Prefetture, sindacati mobilitati contro la chiusura di 23 sedi disposta dal Governo

Prefetture, sindacati mobilitati contro la chiusura di 23 sedi disposta dal Governo

Cresce la mobilitazione di Fp Cgil, Cisl Fp e Uil Pa contro la chiusura delle 23 prefetture disposta dal governo. Venerdì 11 dicembre i lavoratori degli uffici territoriali del governo saranno in piazza a Roma, davanti al ministero dell’Interno dalle ore 11 alle 14, per impedire la cancellazione dei presidi di legalità e sicurezza che colpirebbe numerosi territori italiani (Teramo, Chieti, Vibo Valentia, Benevento, Piacenza, Pordenone, Rieti, Savona, Sondrio, Lecco, Cremona, Lodi, Fermo, Isernia, Verbano-Cusio-Ossola, Biella, Oristano, Enna, Massa-Carrara, Prato, Rovigo, Asti e Belluno).

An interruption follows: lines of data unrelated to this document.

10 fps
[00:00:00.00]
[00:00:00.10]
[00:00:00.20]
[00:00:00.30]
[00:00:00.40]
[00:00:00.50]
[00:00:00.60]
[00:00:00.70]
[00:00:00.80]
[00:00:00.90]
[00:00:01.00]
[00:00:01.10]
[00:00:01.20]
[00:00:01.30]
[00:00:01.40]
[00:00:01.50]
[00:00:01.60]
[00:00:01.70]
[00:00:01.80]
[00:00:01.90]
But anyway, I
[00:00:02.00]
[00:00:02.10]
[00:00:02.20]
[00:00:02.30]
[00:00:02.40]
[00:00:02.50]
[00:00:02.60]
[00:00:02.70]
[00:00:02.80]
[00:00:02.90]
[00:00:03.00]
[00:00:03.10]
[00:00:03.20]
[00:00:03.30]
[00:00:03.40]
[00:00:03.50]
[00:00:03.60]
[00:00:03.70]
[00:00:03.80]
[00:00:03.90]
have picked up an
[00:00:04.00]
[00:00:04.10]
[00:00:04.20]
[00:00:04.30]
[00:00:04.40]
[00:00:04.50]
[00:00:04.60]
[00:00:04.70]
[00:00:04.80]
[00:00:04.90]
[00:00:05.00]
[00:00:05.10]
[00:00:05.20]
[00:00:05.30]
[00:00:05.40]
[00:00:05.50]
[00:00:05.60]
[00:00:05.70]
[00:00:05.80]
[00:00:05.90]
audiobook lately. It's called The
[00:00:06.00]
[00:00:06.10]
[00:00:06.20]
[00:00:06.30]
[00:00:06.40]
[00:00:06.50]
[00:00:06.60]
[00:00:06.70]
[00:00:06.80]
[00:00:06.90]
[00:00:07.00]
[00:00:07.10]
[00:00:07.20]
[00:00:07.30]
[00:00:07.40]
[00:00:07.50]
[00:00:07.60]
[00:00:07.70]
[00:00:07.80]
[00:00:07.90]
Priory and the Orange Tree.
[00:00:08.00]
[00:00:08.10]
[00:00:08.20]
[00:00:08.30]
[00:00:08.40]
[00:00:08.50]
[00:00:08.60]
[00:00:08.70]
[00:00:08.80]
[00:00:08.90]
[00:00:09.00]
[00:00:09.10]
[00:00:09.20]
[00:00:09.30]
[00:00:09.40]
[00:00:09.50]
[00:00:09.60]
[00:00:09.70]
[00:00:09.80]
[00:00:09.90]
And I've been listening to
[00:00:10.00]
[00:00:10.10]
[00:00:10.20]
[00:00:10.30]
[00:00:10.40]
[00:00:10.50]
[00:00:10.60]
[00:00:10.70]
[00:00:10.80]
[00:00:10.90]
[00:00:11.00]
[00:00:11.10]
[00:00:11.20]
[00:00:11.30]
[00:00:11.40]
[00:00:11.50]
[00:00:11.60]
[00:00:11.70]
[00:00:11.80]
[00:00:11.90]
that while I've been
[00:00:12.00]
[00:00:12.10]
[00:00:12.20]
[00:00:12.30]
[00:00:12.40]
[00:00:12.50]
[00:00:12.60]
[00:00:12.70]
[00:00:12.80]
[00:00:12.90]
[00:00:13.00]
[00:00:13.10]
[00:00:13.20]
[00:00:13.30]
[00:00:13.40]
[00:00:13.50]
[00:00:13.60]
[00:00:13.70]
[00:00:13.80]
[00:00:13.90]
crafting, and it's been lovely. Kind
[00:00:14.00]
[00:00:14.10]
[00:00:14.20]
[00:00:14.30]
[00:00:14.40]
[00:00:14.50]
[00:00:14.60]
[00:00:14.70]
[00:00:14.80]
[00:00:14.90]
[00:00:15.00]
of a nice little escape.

Dopo l’assemblea nazionale del 30 ottobre scorso, che insieme ai delegati delle sedi a rischio ha visto la partecipazione di esponenti delle istituzioni e della politica locale, le federazioni del pubblico impiego di Cgil, Cisl e Uil tornano a far sentire la loro voce. “Chiediamo il ritiro immediato dello schema di decreto che prevede la soppressione delle 23 Prefetture” spiegano in una nota: “Oggi metteremo in atto una grande iniziativa per impedire l’arretramento dello Stato dal territorio e per tutelare i lavoratori degli uffici territoriali del governo”. I sindacati rimarcano la loro apprensione “per i 1.300 lavoratori che restano nella completa incertezza sul loro futuro e sul futuro delle loro professionalità”.

E lanciano l’allarme per i cittadini e le comunità locali: “Nel momento di massima emergenza rispetto a flussi migratori e prevenzione delle calamità, si pensa di ridurre la presenza dello Stato e di lasciare sguarniti interi territori. Senza parlare delle attività di contrasto a reati mafiosi, usura, estorsione, ecomafia e terrorismo che subirebbero un duro colpo”. Fp Cgil, Cisl Fp e Uil Pa sottolineano di volere “una riorganizzazione vera dei servizi per la legalità, la sicurezza, l’integrazione e la
coesione sociale. Questo provvedimento è inaccettabile. Non ci fermeremo fin quando il governo non farà marcia indietro”.